At the same time, one of my netstat LISTEN ports is not traceable to any process (get process id from lsinfo or fuser port/protocol and then grep it on the ps -eLf list, OR check on rpcinfo -p). This is also very curious. I downloaded and ran chkrootkit and rkhunter, but those tools did not report anything. This host is running inside my home with no external-facing ports, but that of course, means very little. Please note that in the following output, most of the ports, except the obvious ones have been anonymized:

```

myhost~ # netstat -tunap | grep LISTEN

tcp        0      0 0.0.0.0:23351           0.0.0.0:*               LISTEN      2066/rpc.mountd

tcp        0      0 0.0.0.0:111             0.0.0.0:*               LISTEN      1988/rpcbind

tcp        0      0 0.0.0.0:912             0.0.0.0:*               LISTEN      2003/ypbind

tcp        0      0 0.0.0.0:12711           0.0.0.0:*               LISTEN      2066/rpc.mountd

tcp        0      0 0.0.0.0:22              0.0.0.0:*               LISTEN      2130/sshd

tcp        0      0 127.0.0.1:631           0.0.0.0:*               LISTEN      1962/cupsd

tcp        0      0 0.0.0.0:25678           0.0.0.0:*               LISTEN      31505/synergys

tcp        0      0 0.0.0.0:2049            0.0.0.0:*               LISTEN      -    // THIS I KNOW IS NFS FROM RPCINFO -P

tcp        0      0 0.0.0.0:23331           0.0.0.0:*               LISTEN      2020/rpc.statd

tcp        0      0 0.0.0.0:99999           0.0.0.0:*               LISTEN      2066/rpc.mountd

tcp        0      0 0.0.0.0:17711           0.0.0.0:*               LISTEN      -    // NLOCKMGR FROM RPCINFO -P

tcp6       0      0 :::111                  :::*                    LISTEN      1988/rpcbind

tcp6       0      0 :::28901                :::*                    LISTEN      2020/rpc.statd

tcp6       0      0 :::22                   :::*                    LISTEN      2130/sshd

tcp6       0      0 :::41870                :::*                    LISTEN      2066/rpc.mountd

tcp6       0      0 ::1:631                 :::*                    LISTEN      1962/cupsd

tcp6       0      0 :::51111                :::*                    LISTEN      2066/rpc.mountd

tcp6       0      0 :::2049                 :::*                    LISTEN      -   // IS THIS ALSO NFS?

tcp6       0      0 :::77777                :::*                    LISTEN      2066/rpc.mountd 

tcp6       0      0 :::11111                :::*                    LISTEN      -   // NO IDEA!

```

Any help wrt to the "livecd.home" and the unknown LISTEN ports is appreciated.

Thanks.

----------

## platojones

Well, for the hostname of livecd, did you ever set your hostname up in /etc/conf.d/hostname?

----------

## dylanthomasfan

Yes, the /etc/conf.d/hostname has been set to my hostname.

----------

## BillWho

dylanthomasfan,

Does 

```
grep livecd /etc/hosts
```

return anything   :Question: 

----------

## dylanthomasfan

No, grep livecd /etc/hosts returns nothing. Could this be due to faulty NIS configuration? The host is a NIS client.
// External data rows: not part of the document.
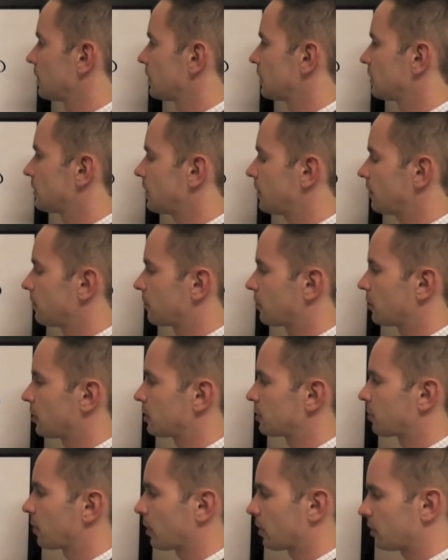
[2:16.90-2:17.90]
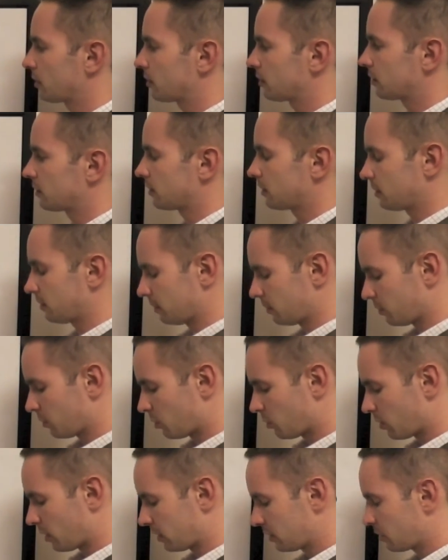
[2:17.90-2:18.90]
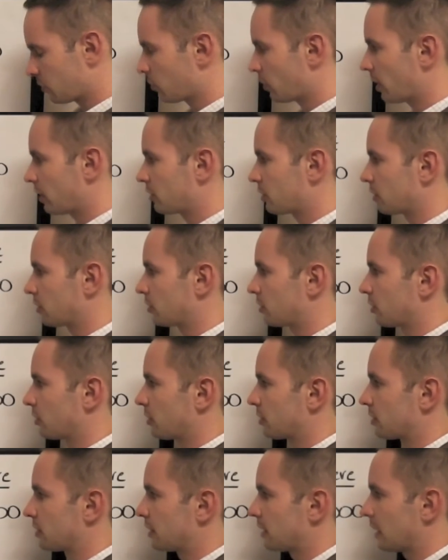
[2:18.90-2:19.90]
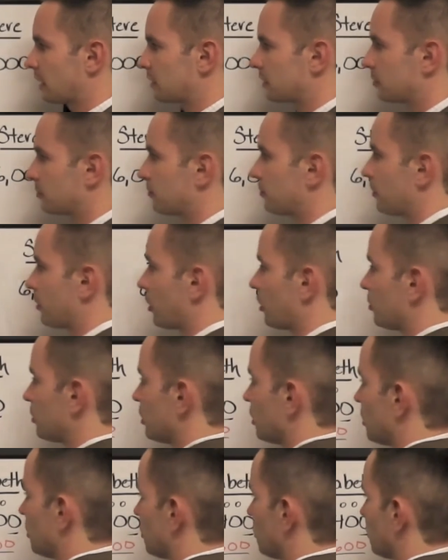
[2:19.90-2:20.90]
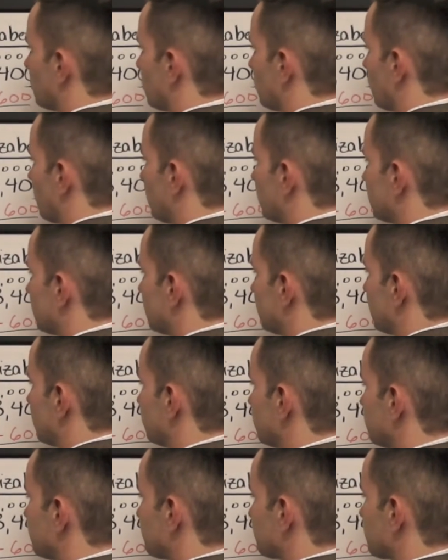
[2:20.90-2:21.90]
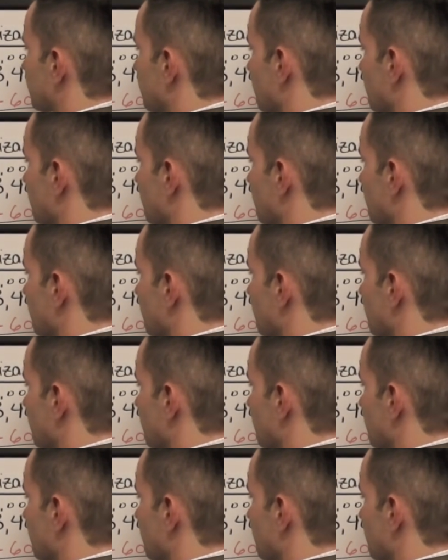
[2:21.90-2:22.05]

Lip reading: Steve, for his part, will want to wager so as not to fall below Winston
PS: For what it's worth, the "livecd.home" has gone away in the netstat listing!

----------

## BillWho

dylanthomasfan,

 *Quote:*   

> Could this be due to faulty NIS configuration?

 

I have never setup a NIS server so I can't even speculate on the subject, but I guess anything is possible.

netstat's address on this machine is derived from /etc/hosts based on the static IP that's assigned. The hostname is gentoo-gateway.

```
Proto Recv-Q Send-Q Local Address           Foreign Address         State      

tcp        0      0 gateway.com:43506       ec2-184-73-178-24.:http ESTABLISHED

tcp        0      0 gateway.com:38168       208-44-23-50.dia.s:http TIME_WAIT  

root@gentoo-gateway .ssh # grep gateway.com /etc/hosts

192.168.1.102   gateway.com

root@gentoo-gateway .ssh # cat /etc/conf.d/hostname 

# Set to the hostname of this machine

hostname="gentoo-gateway"

```

I had forgotten that I set it in /etc/hosts and I too had to run-down the name a while back. That's the reason I had you check the /etc/hosts file.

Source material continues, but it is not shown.